PROBLEM - From the entries below, write out exactly the lines between the line holding "Silent video, 10 frames per second." and the line holding "Transcript: For example, again", inclusive, excluding any pictures.

+++

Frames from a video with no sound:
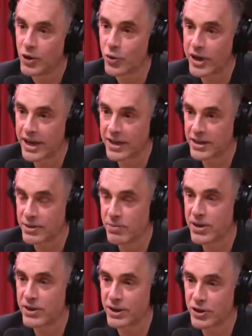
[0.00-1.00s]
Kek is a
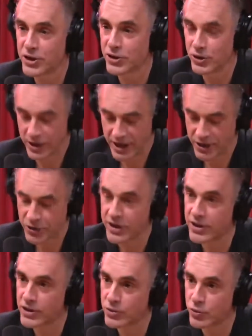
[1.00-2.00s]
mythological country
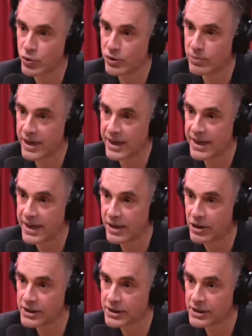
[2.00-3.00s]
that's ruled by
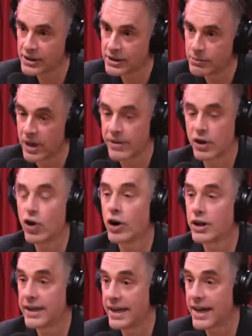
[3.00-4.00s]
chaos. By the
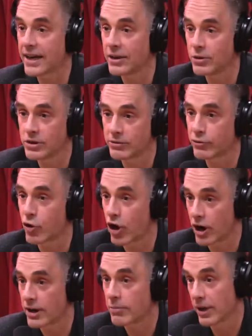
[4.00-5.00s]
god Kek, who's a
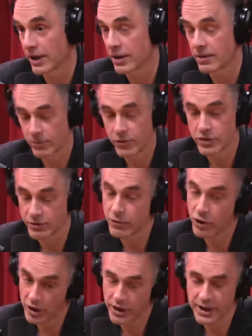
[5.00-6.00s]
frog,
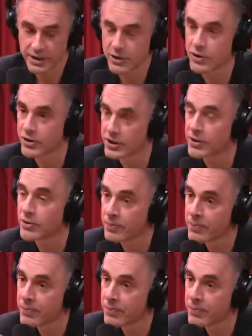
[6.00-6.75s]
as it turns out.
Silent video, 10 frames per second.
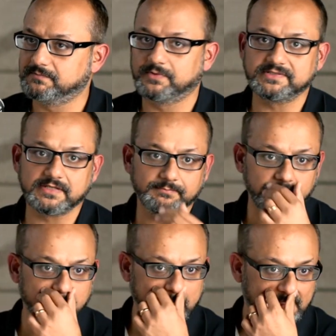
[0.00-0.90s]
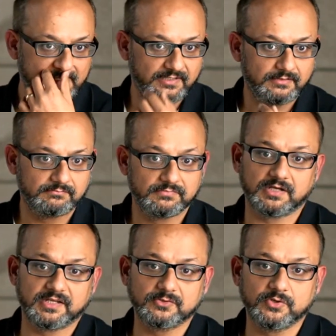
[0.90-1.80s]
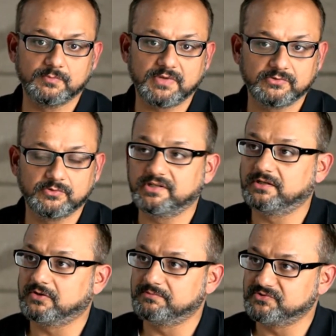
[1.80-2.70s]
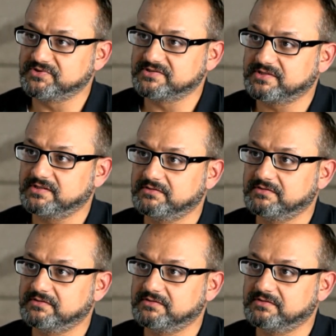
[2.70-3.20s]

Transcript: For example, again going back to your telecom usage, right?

+++

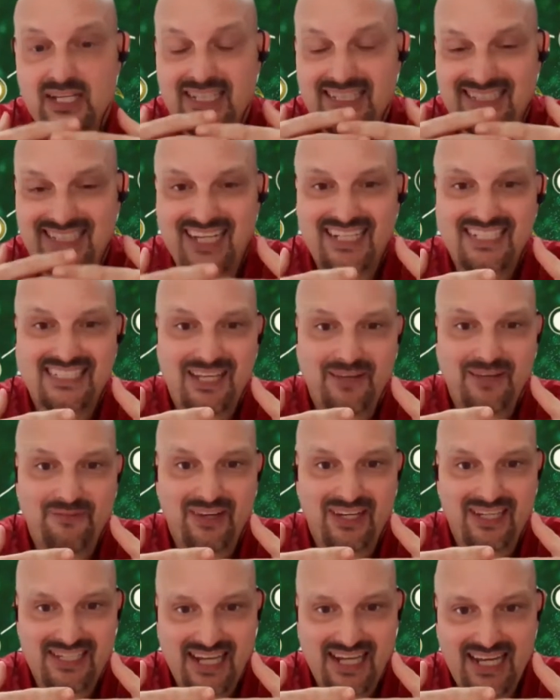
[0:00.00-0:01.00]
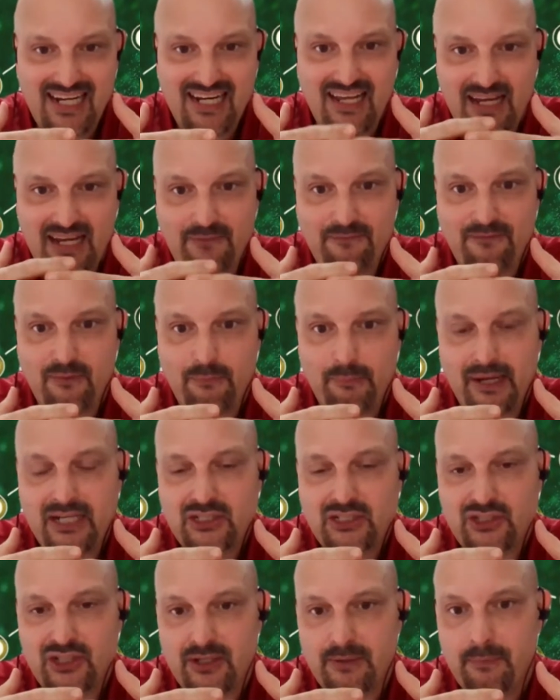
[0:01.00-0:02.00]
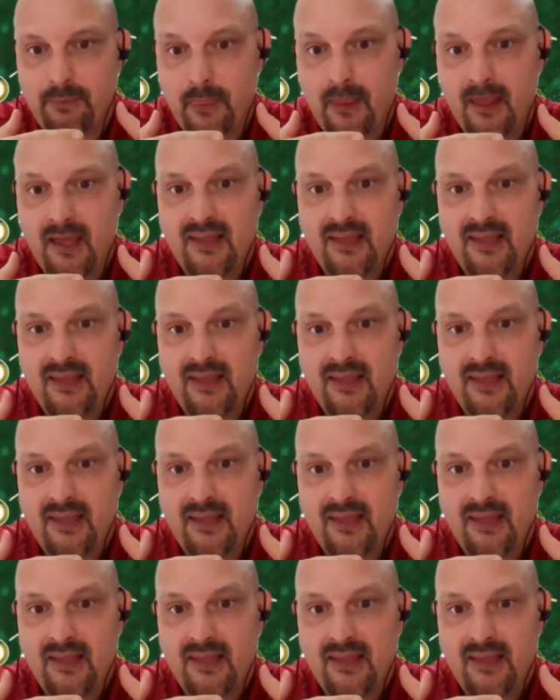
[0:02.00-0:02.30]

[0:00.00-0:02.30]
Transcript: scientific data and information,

+++

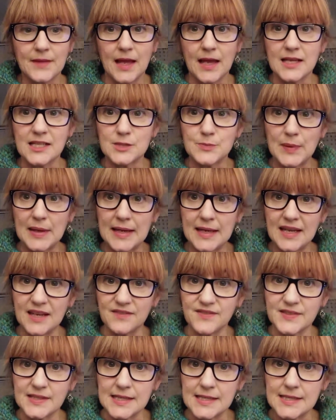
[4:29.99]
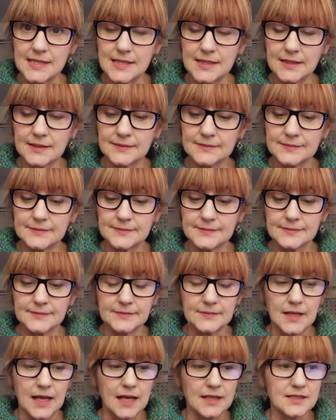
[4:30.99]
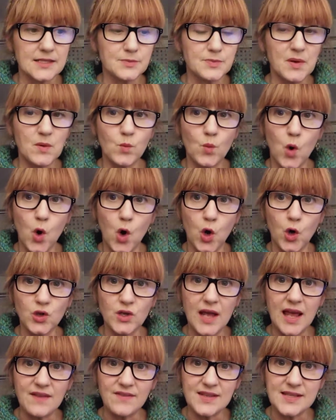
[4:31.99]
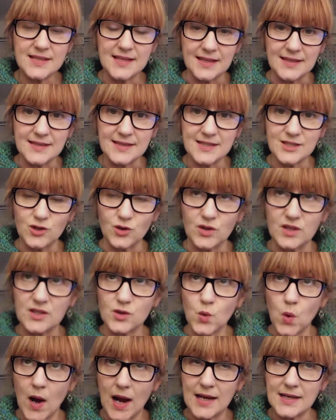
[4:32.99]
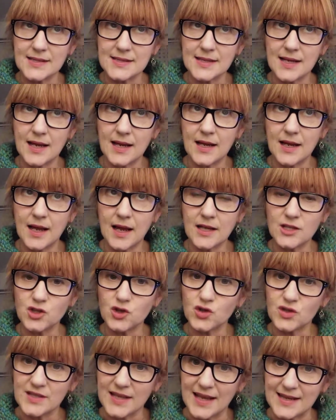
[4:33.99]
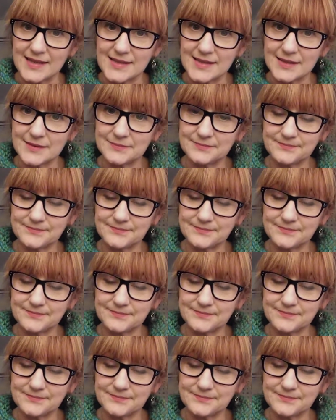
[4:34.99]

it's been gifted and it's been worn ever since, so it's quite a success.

+++

TASK OUTPUT -
Silent video, 10 frames per second.
[0.00-0.90s]
[0.90-1.80s]
[1.80-2.70s]
[2.70-3.20s]

Transcript: For example, again going back to your telecom usage, right?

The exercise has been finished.